From: Dom Lachowicz (firstname.lastname@example.org)
Date: Wed Oct 15 2003 - 08:47:57 EDT
> Also I made another point: ISCII export substitutes
> for characters outside the character set, regardless
> of the
> existence of standard conventions for imitating
Alan, unfortunately, there are no "standard
conventions" applicable to plaintext. SGML entity
references are meant for exactly that - SGML
> You missed my point. Consider the xhtml document
> below. It
> contains a couple entities for which there are
> standard substitutes. (Normal quote for “ the
> consecutive hyphens for —)
<!ENTITY mdash CDATA "—" -- em dash, U+2014
<!ENTITY ldquo CDATA "“" -- left double
quotation mark, U+201C ISOnum -->
<!ENTITY rdquo CDATA "”" -- right double
quotation mark, U+201D ISOnum -->
As you can see, these don't fit into ASCII at all.

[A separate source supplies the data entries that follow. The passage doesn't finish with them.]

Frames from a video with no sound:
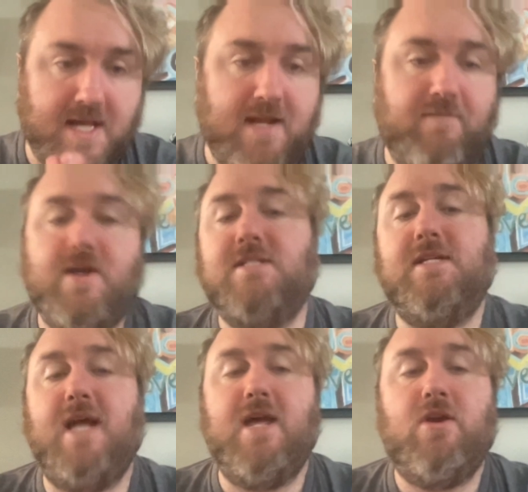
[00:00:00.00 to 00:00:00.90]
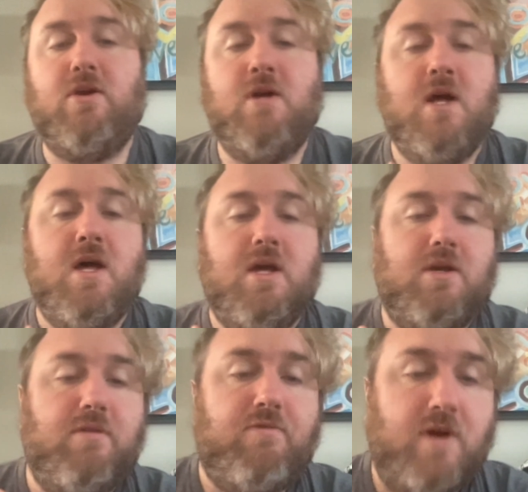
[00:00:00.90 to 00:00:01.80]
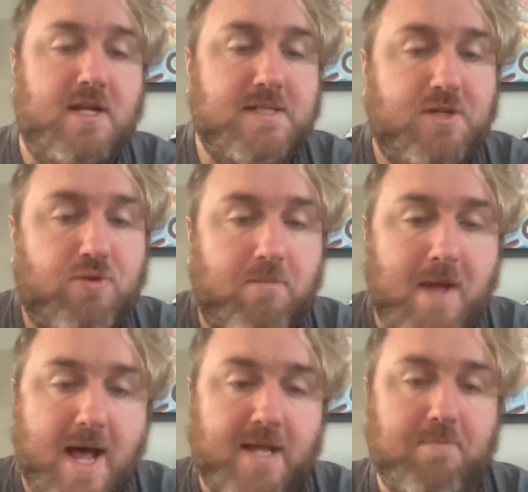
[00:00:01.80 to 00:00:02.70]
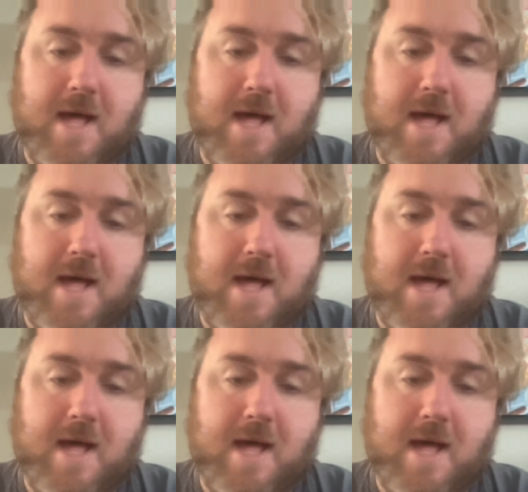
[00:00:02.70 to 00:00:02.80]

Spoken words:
An investigator confronts a traumatic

They're fairly high in the unicode table - at least
8000 entries past the first 127 or 255 that one could
reasonably call "ASCII".
So, what are you asking for exactly? Saving these as
SGML entities inside of ASCII is just plain wrong. I'm
not sure that saving them as their rough ASCII
equivalents is ideal behavior, but it seems more
reasonable than the SGML entity suggestion.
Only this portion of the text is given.